12. A method for the microencapsulation of biological units, the method comprising:

flowing a plurality of biological units suspended in a liquid into a chamber;

flowing the plurality of biological units suspended in the chamber through a plurality of liquid conduits in fluid communication with the chamber, each of the plurality of liquid conduits having an encapsulation outlet;

flowing a gas through a plurality of compressed gas conduits, each of the plurality of compressed gas conduits having a compressed gas outlet that at least partially surrounds a respective encapsulation outlet so that the encapsulation outlets and the compressed gas outlets encapsulate the biological units from the solution when the biological units pass from the chamber through the plurality of fluid conduits and exit the encapsulation outlets.

13. The method of Claim 12, wherein flowing the gas comprises flowing the gas through compressed gas outlets that are substantially concentrically surrounding respective encapsulation outlets.

14. The method of Claim 12, further comprising forming the chamber, the plurality fluid conduits, and the plurality of compressed gas conduits as a single unitary member.

15. The device of Claim 14, wherein the single unitary member comprises an polymeric material.

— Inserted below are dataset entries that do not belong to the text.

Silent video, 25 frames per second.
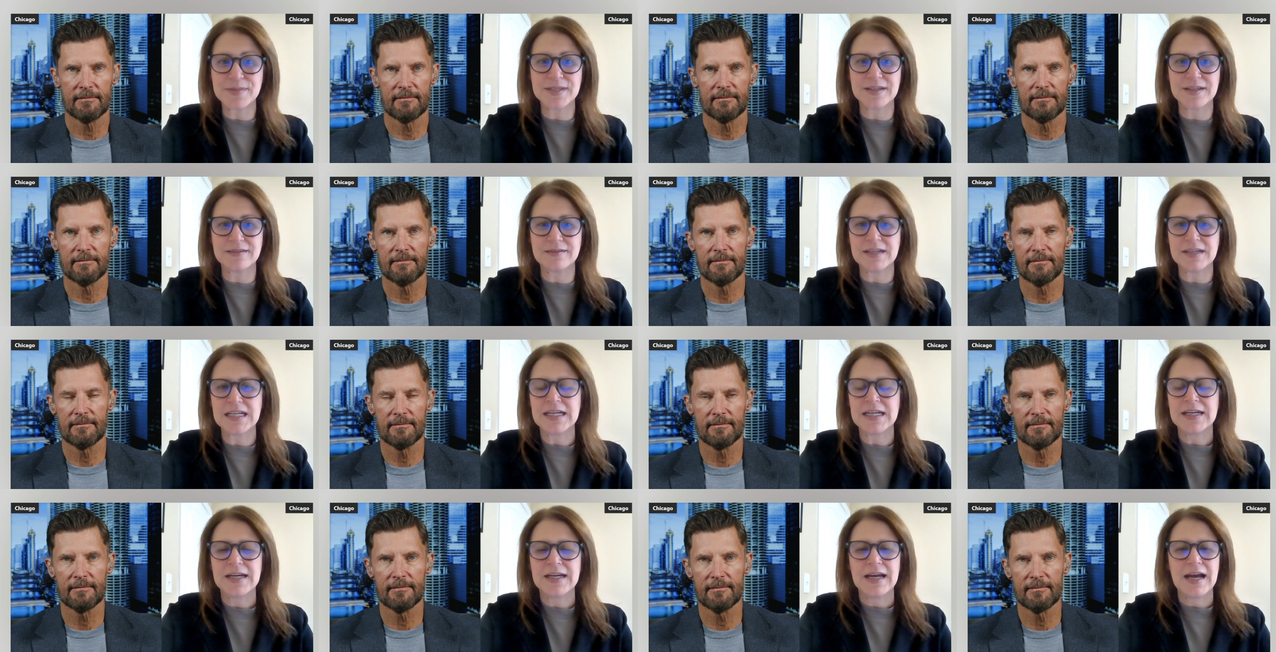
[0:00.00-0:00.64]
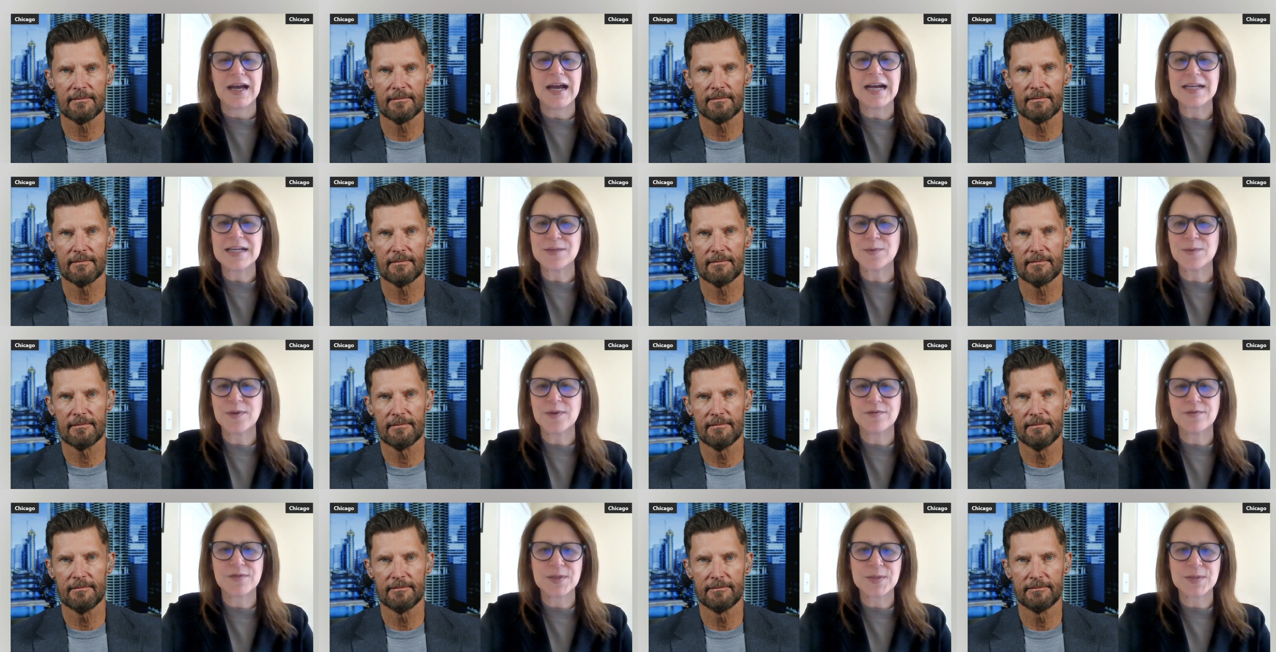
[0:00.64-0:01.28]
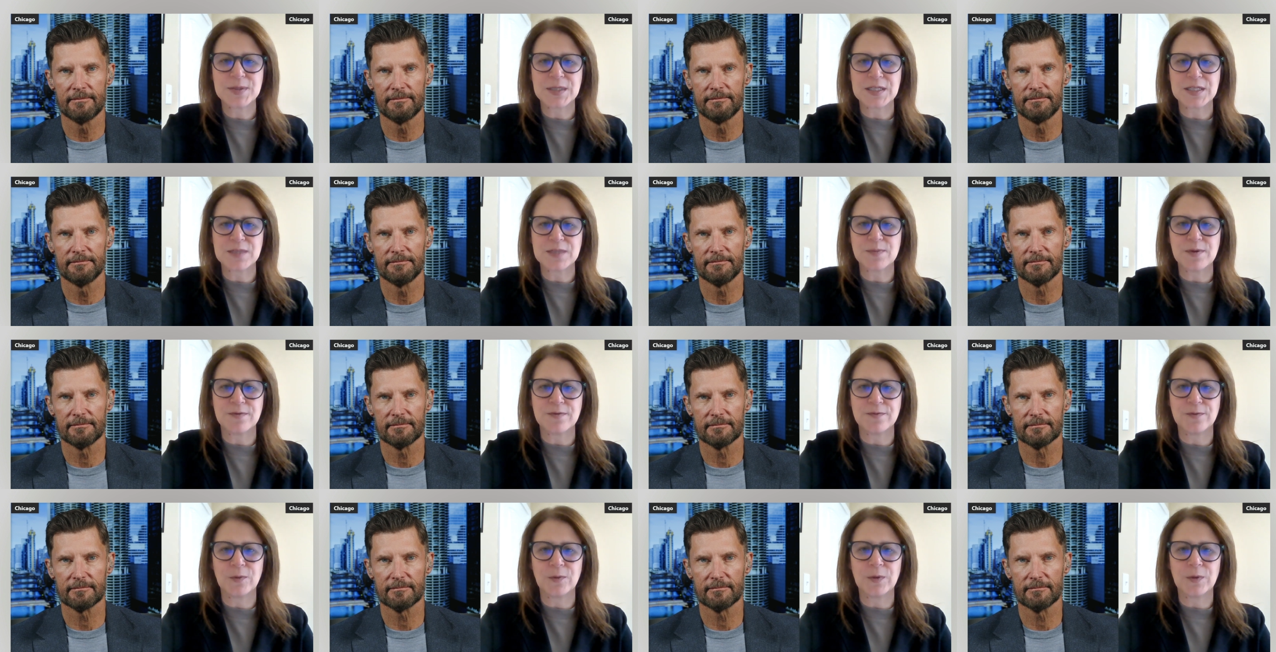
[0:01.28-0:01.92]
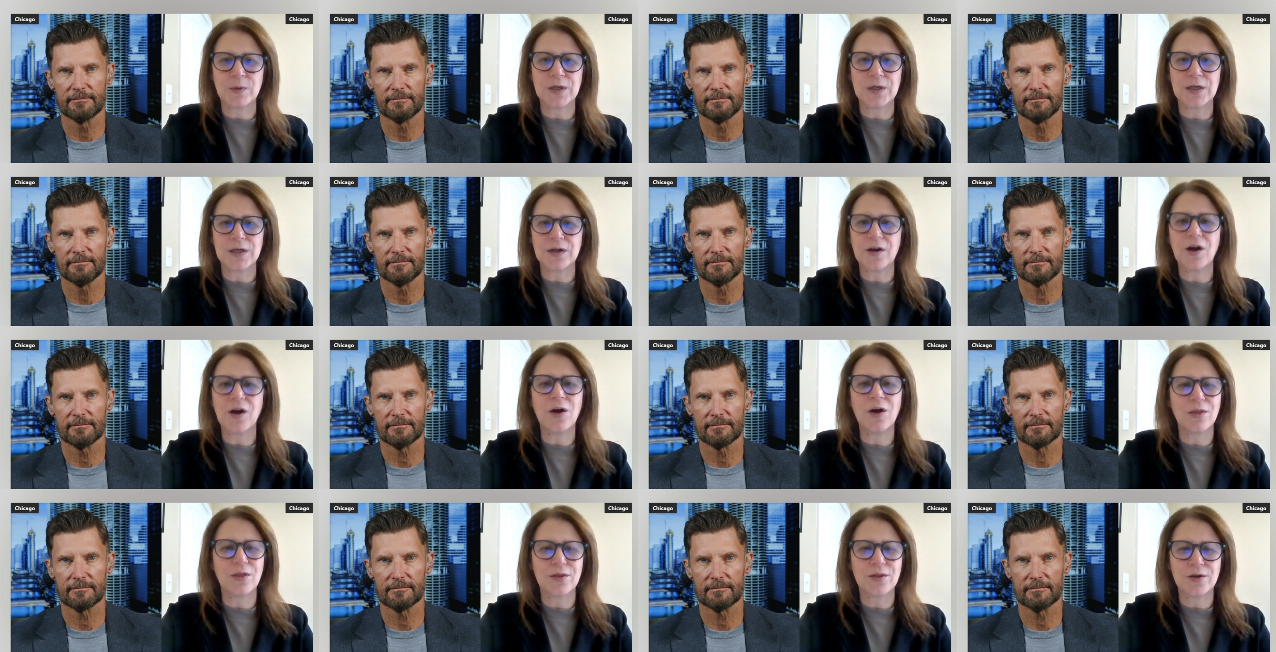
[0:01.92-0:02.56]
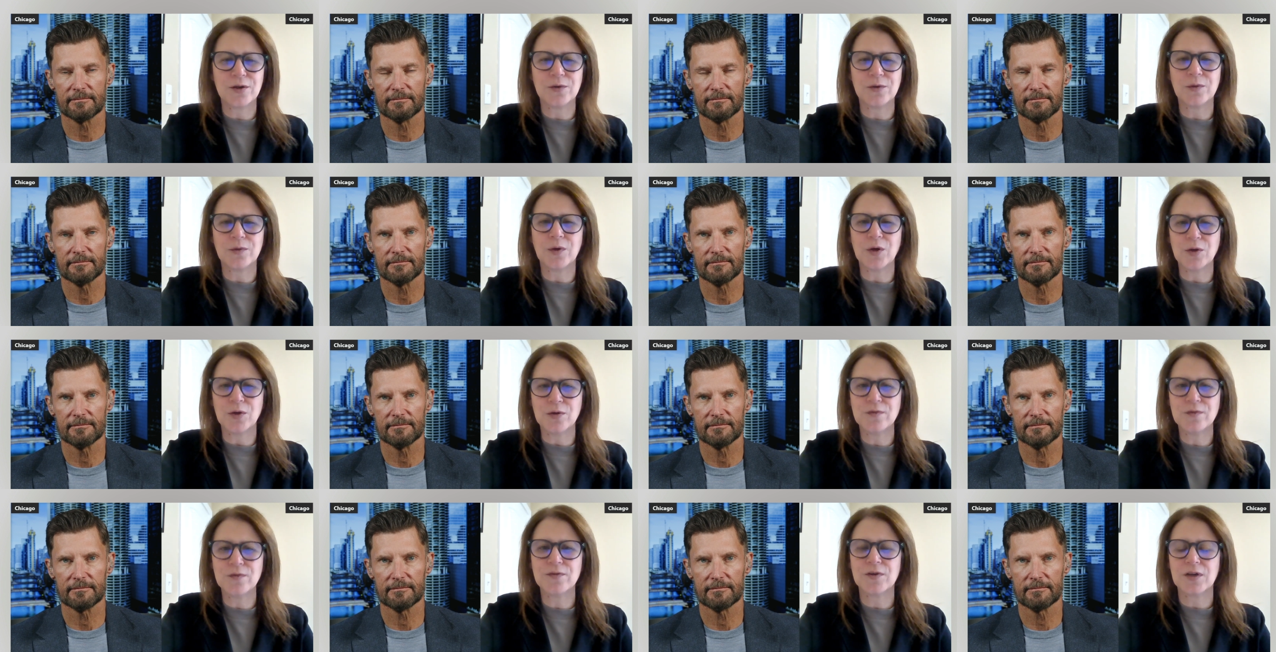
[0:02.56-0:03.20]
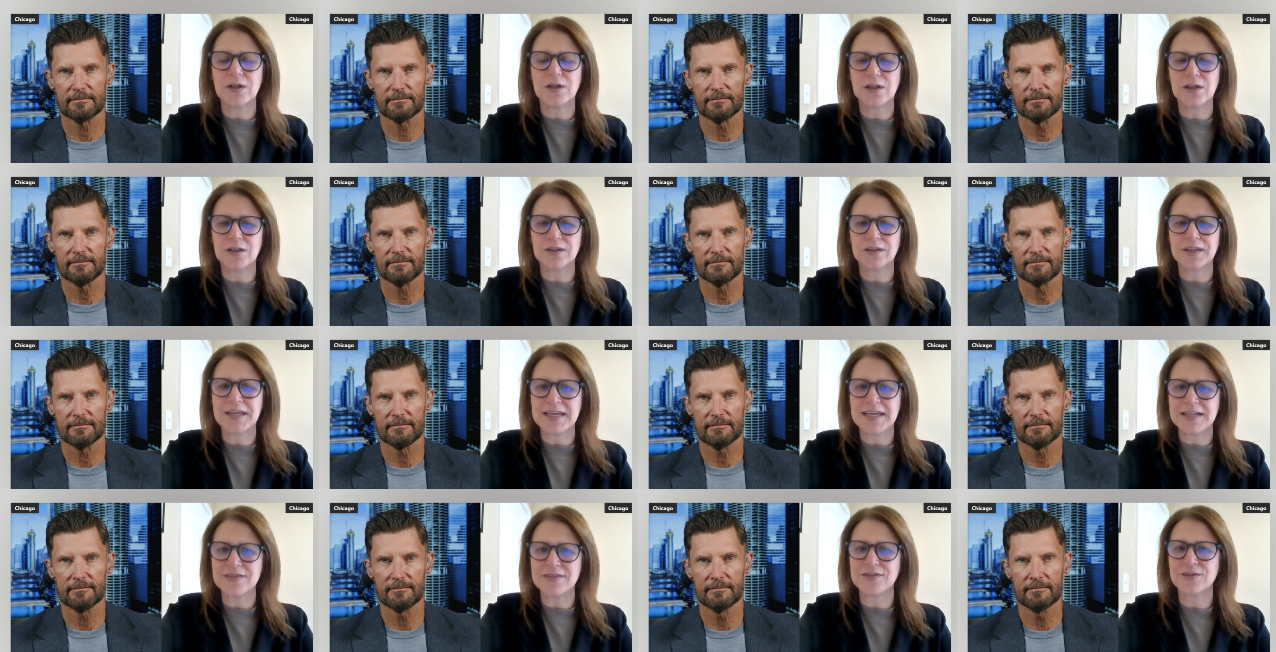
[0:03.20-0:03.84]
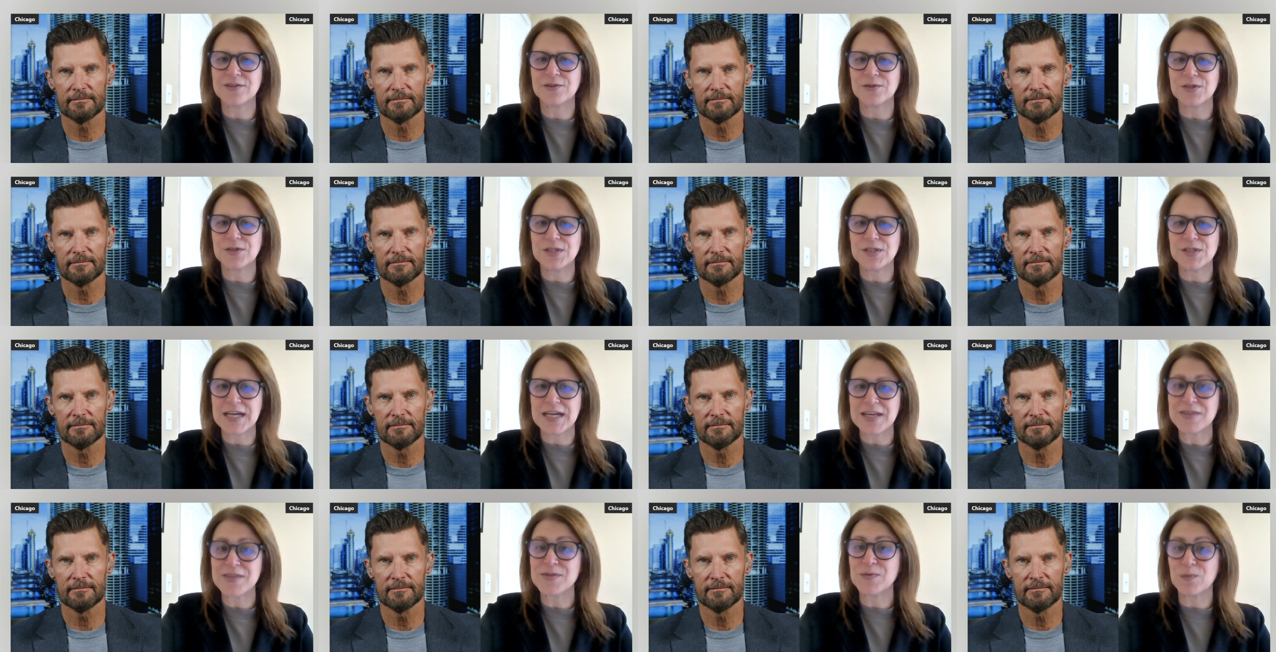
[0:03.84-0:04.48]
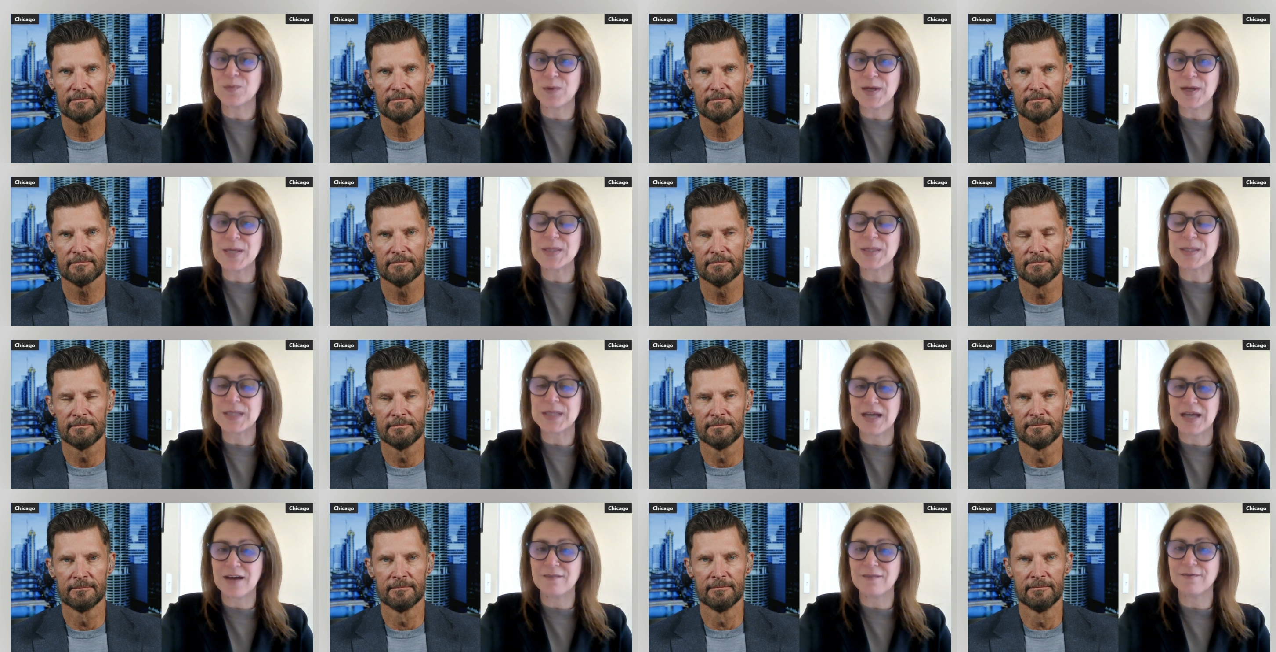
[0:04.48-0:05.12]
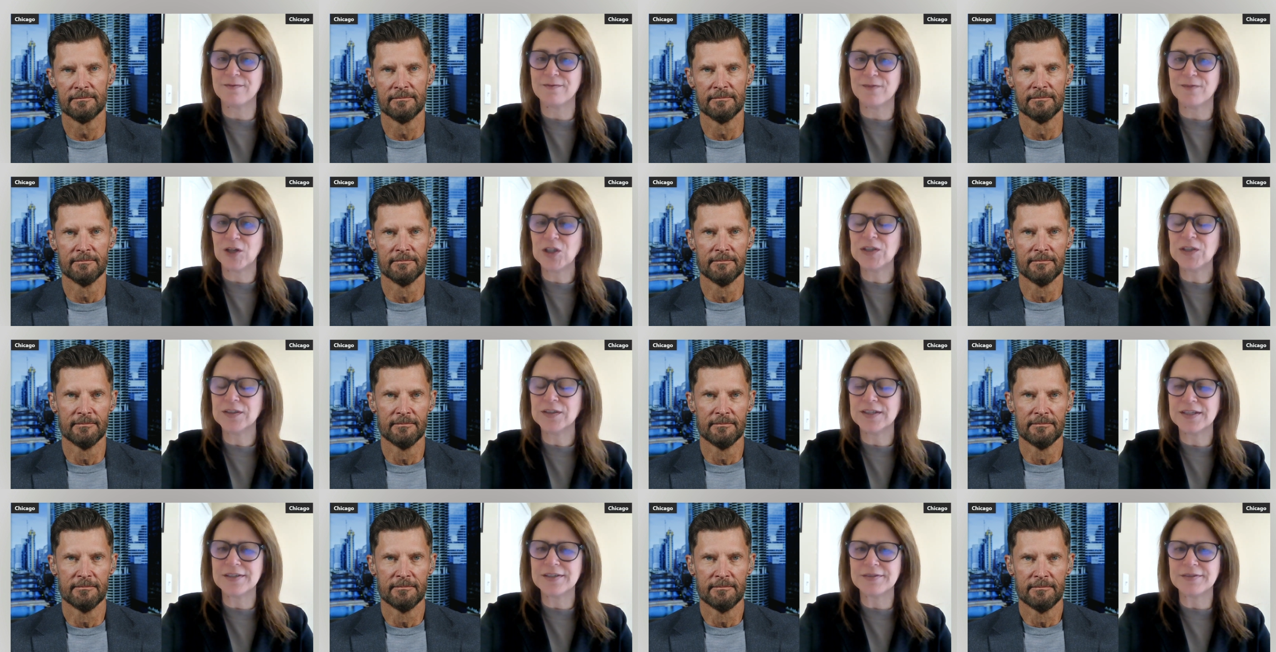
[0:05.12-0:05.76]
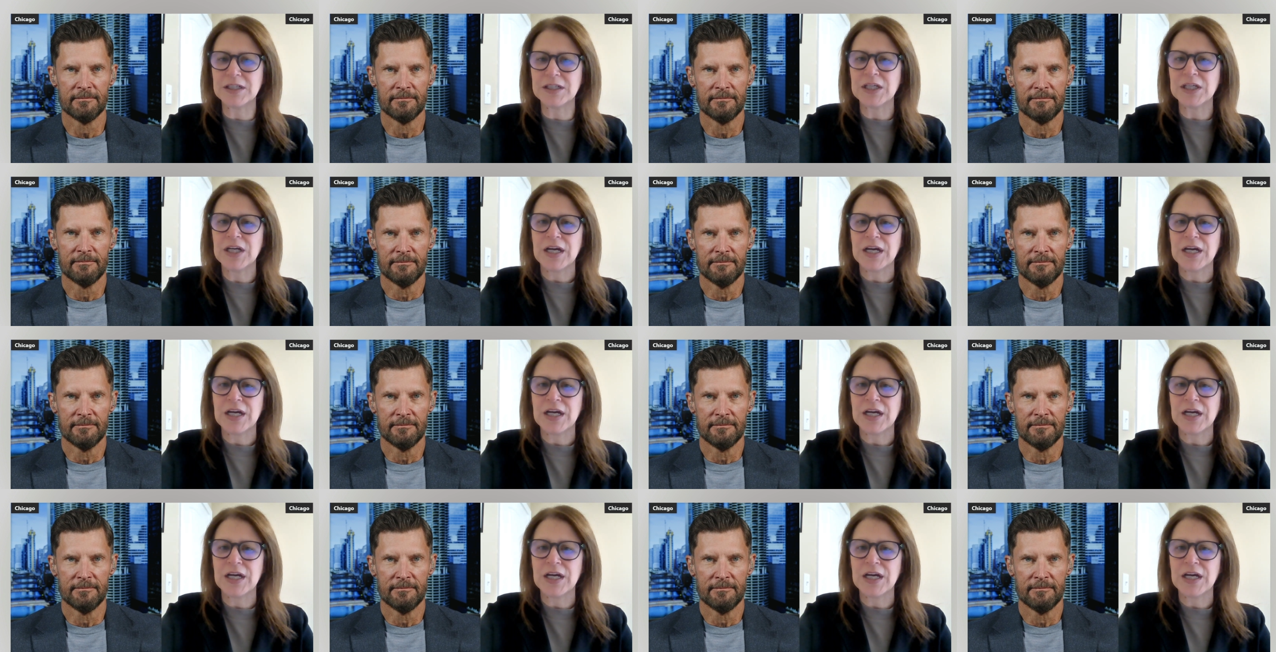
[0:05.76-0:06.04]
Speaker 1: And as we've discussed before, although overall cancer death rates have fallen,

16. The method of Claim 12, wherein the chamber further comprises at least one inlet, and the chamber further comprises at least one gas outlet, the method further comprising moving the at least one gas outlet between a first open configuration configured for allowing gas to be released from the chamber when the biological units and the liquid is entering the chamber and a second closed configuration configured to prevent the liquid from exiting the chamber.

17. The method of Claim 16, further comprising:

connecting the at least one inlet of the chamber to a variable flow pump; and pumping the fluid and biological unit into the chamber via the pump.

18. The method of Claim 12, wherein the biological unit is a cell.

19. The method of Claim 12, wherein the biological unit is a protein.

20. The method of Claim 12, wherein the biological unit is suspended in an alginate.